Though she was born in St. Louis, she’s lived in Milwaukee since 7th grade. Jazz singer Donna Woodall feels deep musical and cultural roots here, considers this home. She grew into a radiant, apple-cheeked purveyor of song who swings like ripe apples on a wind-blown tree. She’s since parachuted far from the tree, a full-fledged artist, perhaps the most active and accomplished female jazz singer working in Milwaukee.
She’ll be honored with a concert at the Sharon Lynne Wilson Center for the Arts on April 21: wilson-center.com/calendar/2023/4/21/wisconsin-artists-club-show-series-donna-woodall-group.
“I attribute my specific love of jazz music to my grandfather, who encouraged me to ‘sit and listen’ to swinging divas, and to my mother, Jeanne Woodall, who performed in Milwaukee jazz circles, leaving behind a legacy of song after her passing in 2011,” she explains. She diversified her performing skills, studying music, dance, and theater at UW-Milwaukee and UW-Madison. Yet, “my mother was my greatest voice teacher—she was a walking encyclopedia of jazz songs and styles.”

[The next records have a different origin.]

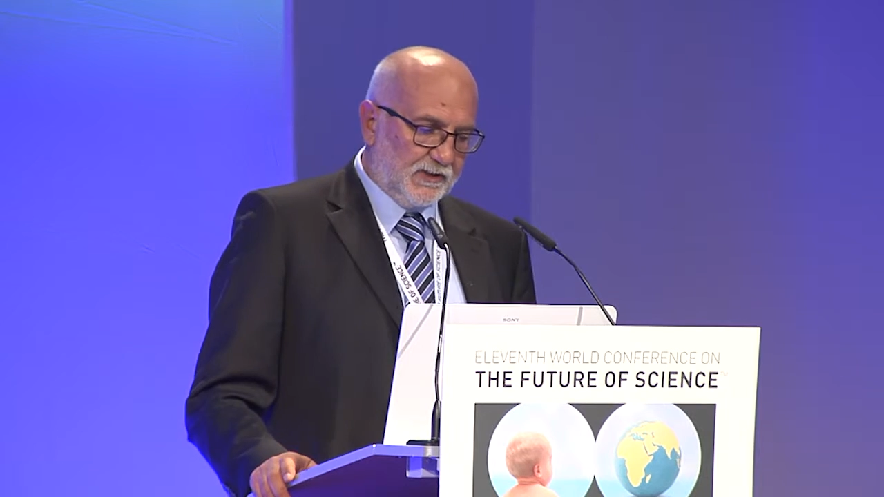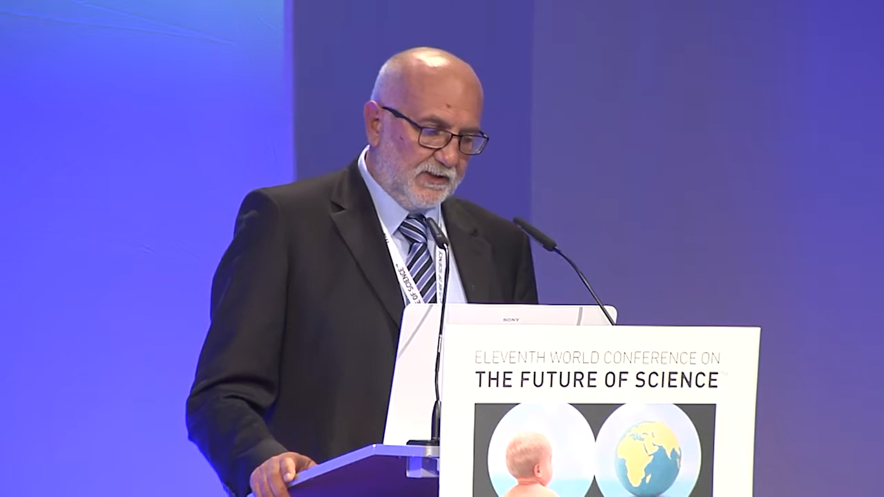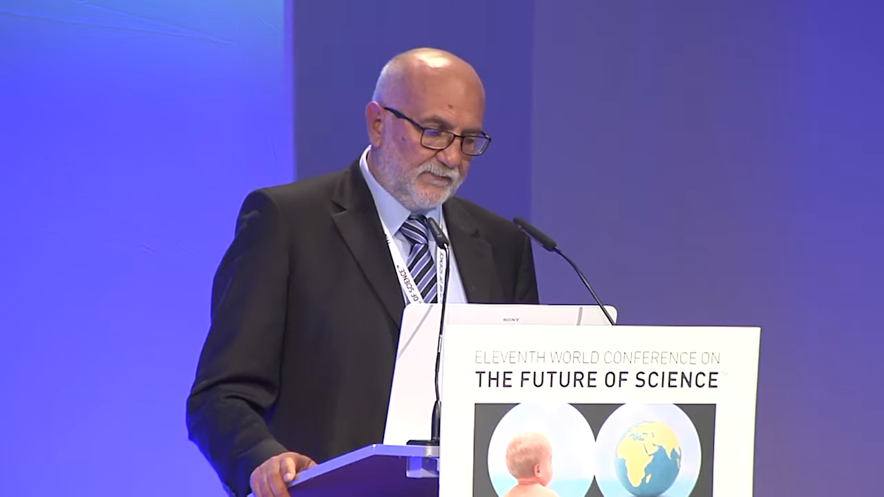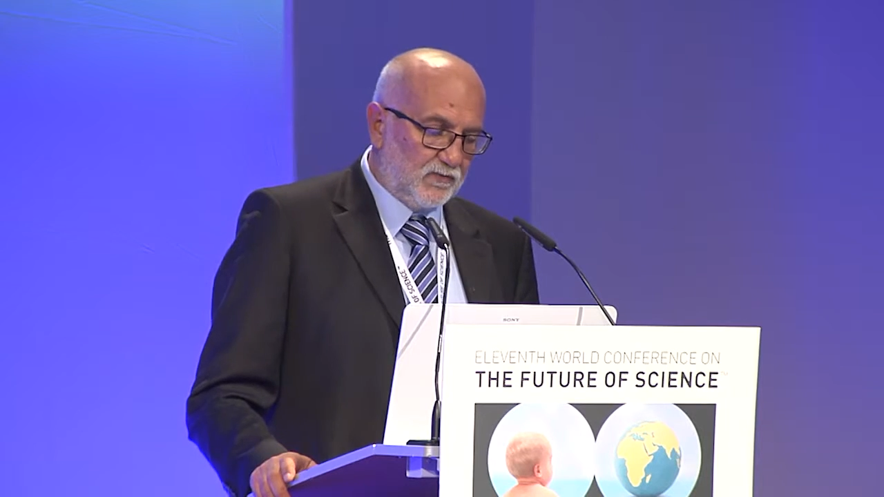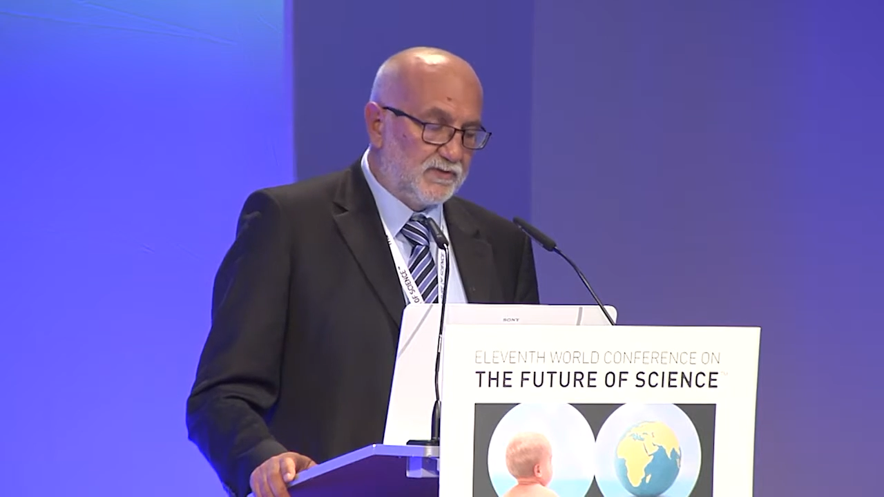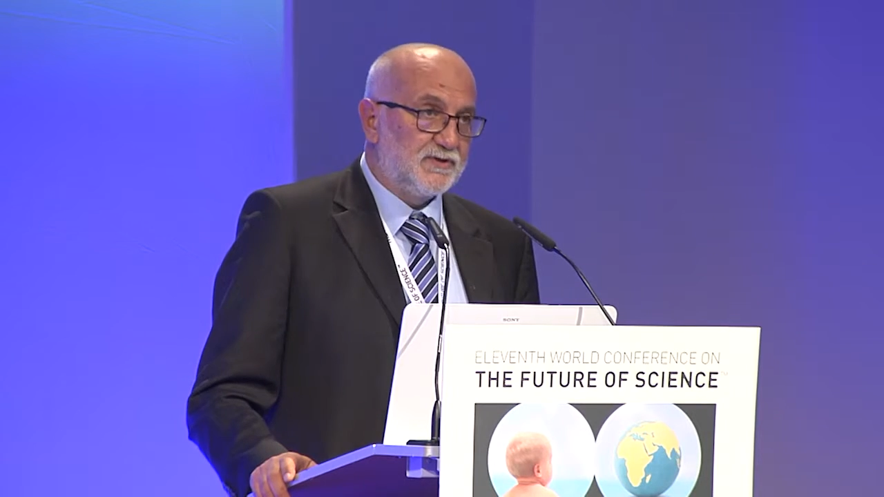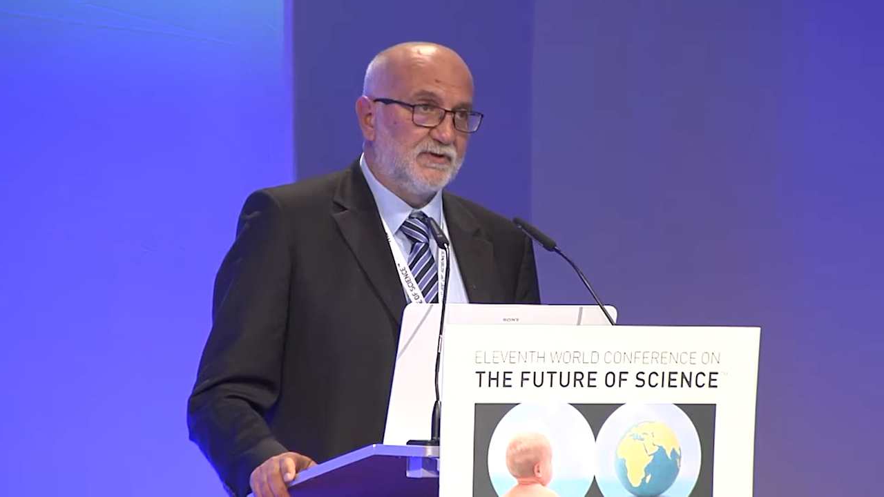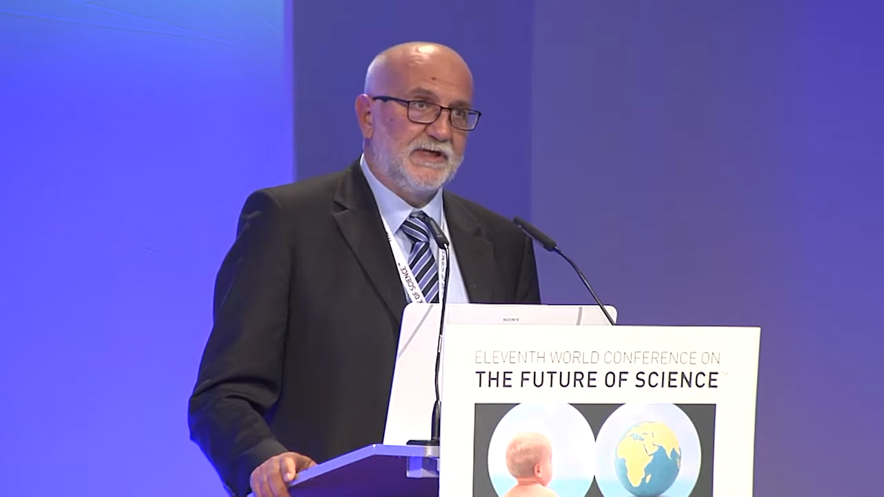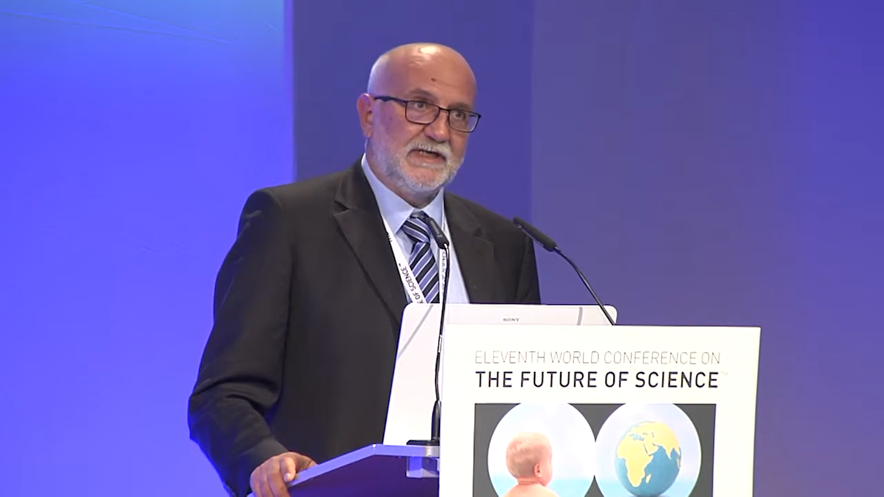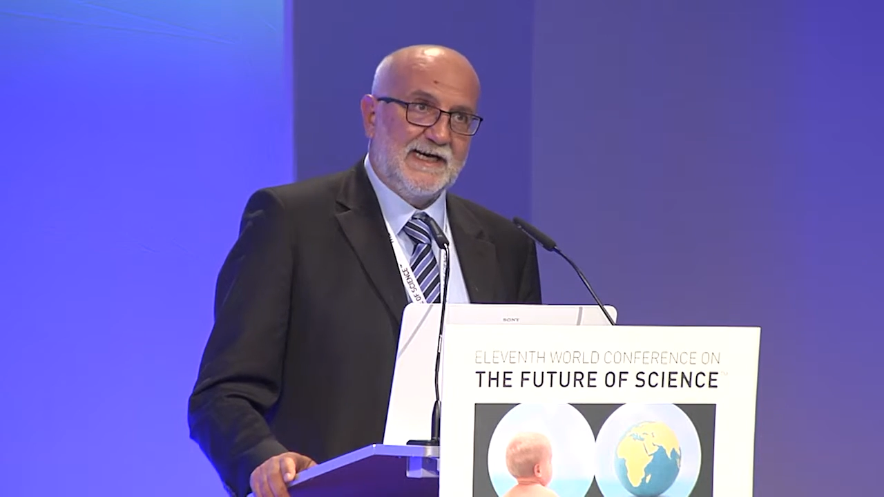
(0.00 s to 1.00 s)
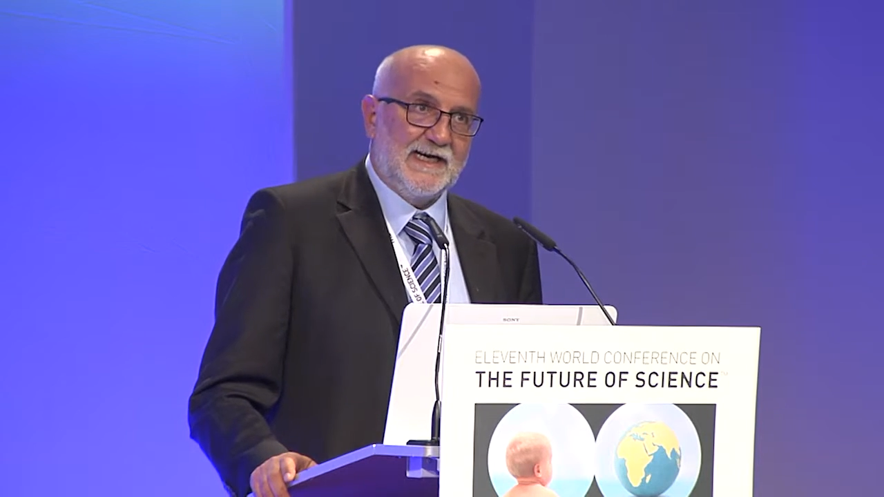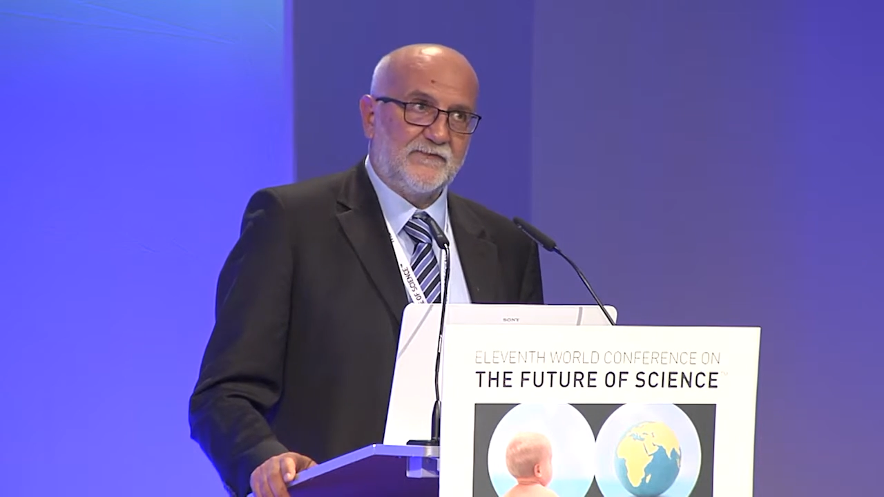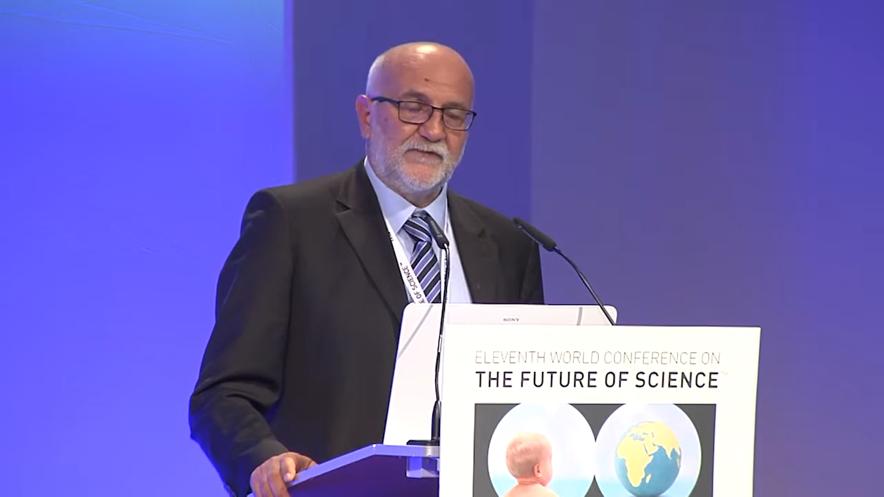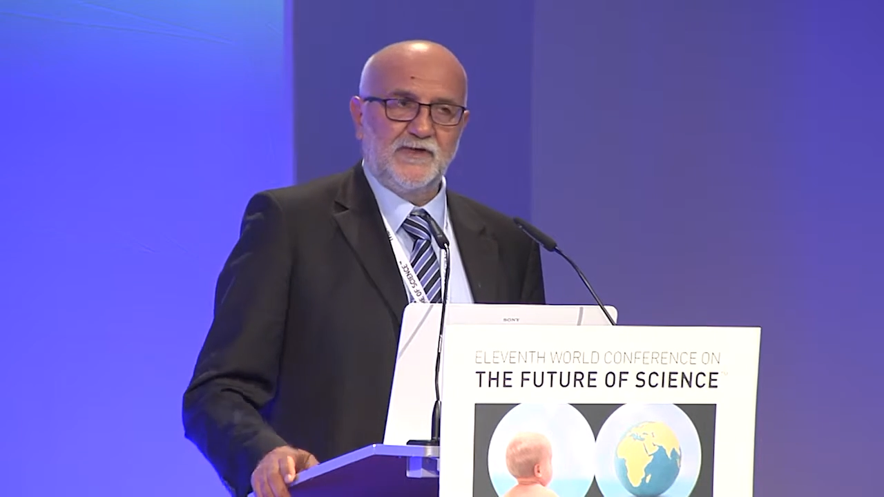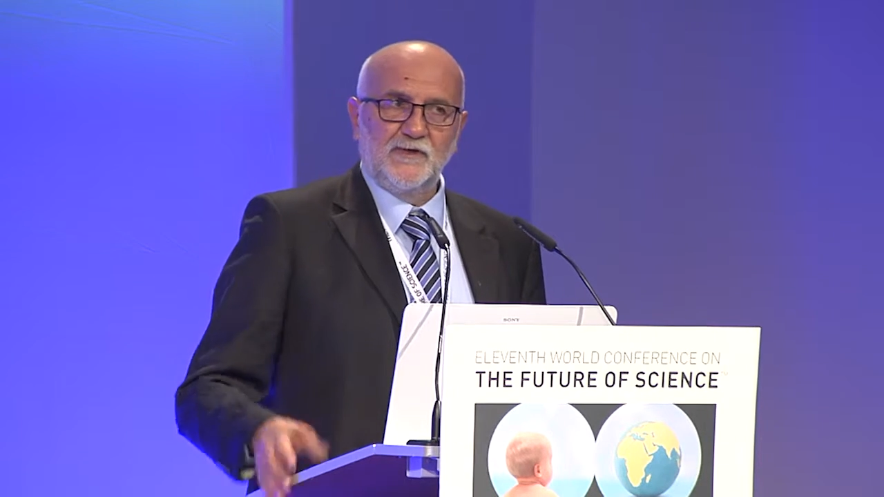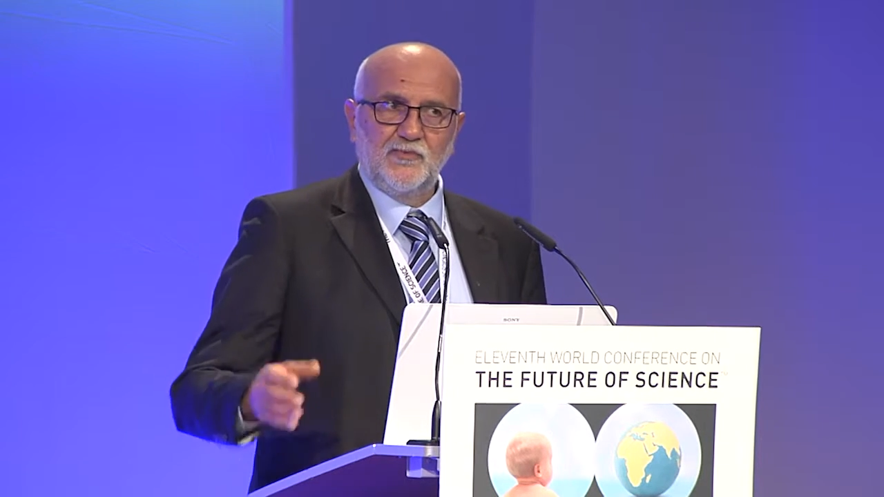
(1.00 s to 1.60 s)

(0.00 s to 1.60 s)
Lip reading: the adaptation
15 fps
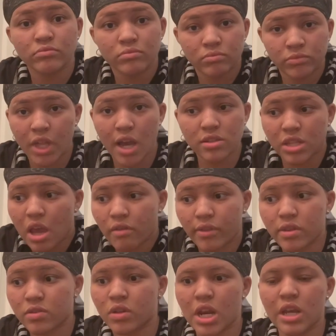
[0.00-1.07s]
That's it.
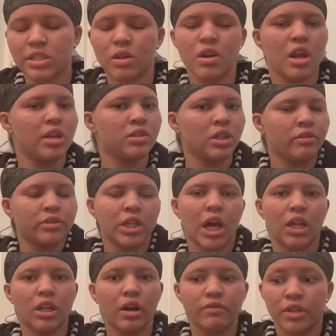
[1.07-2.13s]
That's one, this. That's everything
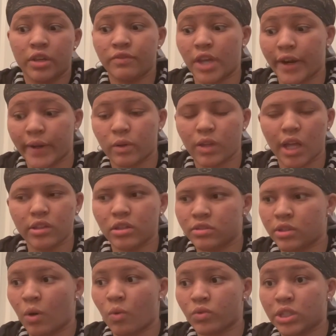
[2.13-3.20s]
I love. If y'all don't like it,
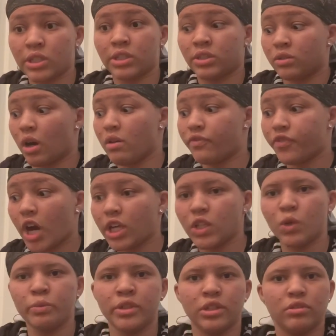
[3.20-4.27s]
don't then
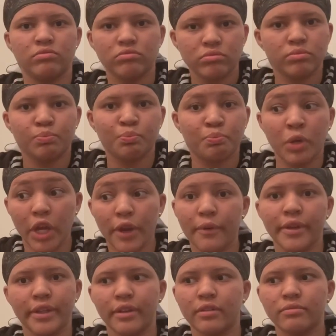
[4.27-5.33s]
unfollow me.
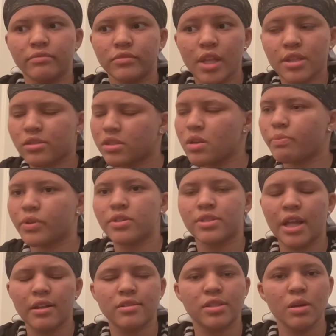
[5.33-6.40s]
Period. That's simple. It's
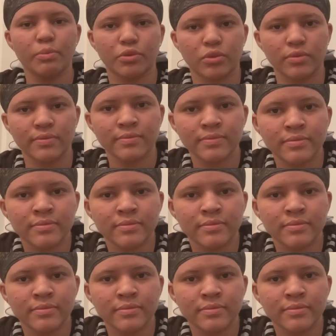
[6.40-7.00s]
that simple.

Her deepening knowledge, innate musicality and affable personality insinuated her into popular local jazz bands like Eddie Butts, and soon Streetlife, the dynamite jazz-fusion band led by Warren Wiegratz, which played for Milwaukee Bucks crowds for years. So, Woodall can project big, but also charm you with a tender ballad, like “Summertime.” Yet the modal vamp inserted by pianist Theo Merriweather casts a fresh shadow of tension across the languid Gershwin song. This lends strong undercurrents of meaning to a song from a “folk-opera” (Porgy and Bess) about Southern Blacks enduring the early Jim Crow era which, out of context, “Summertime” gauzes over.
Highly Regarded
A measure of Woodall’s regard among the region’s jazz musicians is that Madison-based Hanah Jon Taylor, arguably the state’s premiere jazz saxophonist, has recently visited Milwaukee twice to perform alongside Woodall, at Caroline’s and St. Kate’s nightclub.
|
Part of that regard surely has to do with her melted-caramel voice and elastic phrasing, reflecting key influences like Sarah Vaughan, Nat King Cole and Cassandra Wilson. There’s also Woodall’s expansive repertoire, which includes personalizing atypical-to-jazz pop music songs, including Stevie Wonder’s “Don’t’ You Worry ‘Bout a Thing,” The Beatles’ “I Feel Fine” (in a jazzy minor-ish key), and even improbably, The Monkees’ “Last Train to Clarksville” about a romantic relationship in its desperate last hours.
What makes a non-jazz song work for her? “The song should have some connection to my life experiences and great lyrics,” she says. “I was an English teacher for years, so the words and meaning of a song are important!” It should also be pliable enough to “be interpreted numerous ways.” It should also have “universal themes, and a sense of nostalgia to which an audience can relate.”
So, they’re usually songs with a deep history, which all the above do. She’s also had an evocative original song, “Fireworks,” accepted by NPR’s Tiny Desk contest.
For all that, she’s also enabled by a close-knit band which, at the Wilson Center, will include pianist-keyboardist Joe Kral, guitarist Bob Monagle, bassist Ethan Bender (her husband), and drummer Jeno Somali.
Woodall is a WAMI nominee this year at Jazz Artist, Female Vocalist and Artist of the Year.